(Records to process begins)

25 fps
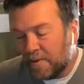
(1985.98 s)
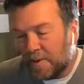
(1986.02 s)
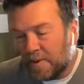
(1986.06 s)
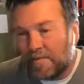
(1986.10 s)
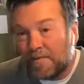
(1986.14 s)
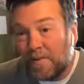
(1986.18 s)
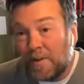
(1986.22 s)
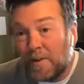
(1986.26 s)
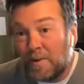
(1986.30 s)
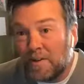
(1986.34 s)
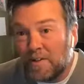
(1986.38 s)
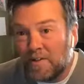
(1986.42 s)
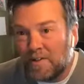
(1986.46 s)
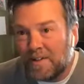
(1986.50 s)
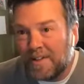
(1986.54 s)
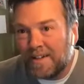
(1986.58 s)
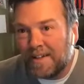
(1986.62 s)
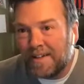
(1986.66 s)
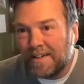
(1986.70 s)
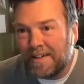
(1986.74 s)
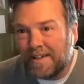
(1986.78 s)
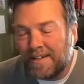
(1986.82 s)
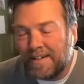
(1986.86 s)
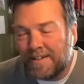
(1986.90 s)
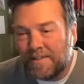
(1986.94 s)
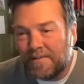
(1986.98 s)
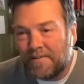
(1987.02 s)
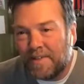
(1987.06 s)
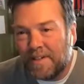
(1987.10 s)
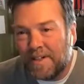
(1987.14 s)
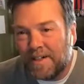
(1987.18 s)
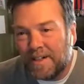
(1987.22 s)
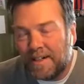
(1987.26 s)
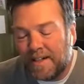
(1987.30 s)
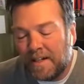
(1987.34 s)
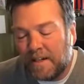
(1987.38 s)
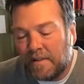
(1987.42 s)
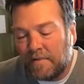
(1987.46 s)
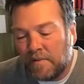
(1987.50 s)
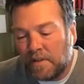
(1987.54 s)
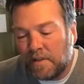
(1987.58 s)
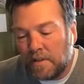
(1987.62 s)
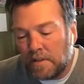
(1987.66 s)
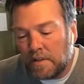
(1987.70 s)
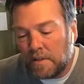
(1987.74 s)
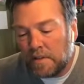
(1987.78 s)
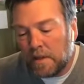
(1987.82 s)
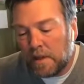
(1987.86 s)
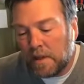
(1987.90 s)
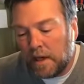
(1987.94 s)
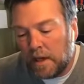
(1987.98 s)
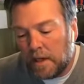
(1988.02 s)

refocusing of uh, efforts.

(Records to process ends)

◆ Problem description
Exactly as written, print each entry, leaving all pictures out.

◆ Task answer
25 fps
(1985.98 s)
(1986.02 s)
(1986.06 s)
(1986.10 s)
(1986.14 s)
(1986.18 s)
(1986.22 s)
(1986.26 s)
(1986.30 s)
(1986.34 s)
(1986.38 s)
(1986.42 s)
(1986.46 s)
(1986.50 s)
(1986.54 s)
(1986.58 s)
(1986.62 s)
(1986.66 s)
(1986.70 s)
(1986.74 s)
(1986.78 s)
(1986.82 s)
(1986.86 s)
(1986.90 s)
(1986.94 s)
(1986.98 s)
(1987.02 s)
(1987.06 s)
(1987.10 s)
(1987.14 s)
(1987.18 s)
(1987.22 s)
(1987.26 s)
(1987.30 s)
(1987.34 s)
(1987.38 s)
(1987.42 s)
(1987.46 s)
(1987.50 s)
(1987.54 s)
(1987.58 s)
(1987.62 s)
(1987.66 s)
(1987.70 s)
(1987.74 s)
(1987.78 s)
(1987.82 s)
(1987.86 s)
(1987.90 s)
(1987.94 s)
(1987.98 s)
(1988.02 s)

refocusing of uh, efforts.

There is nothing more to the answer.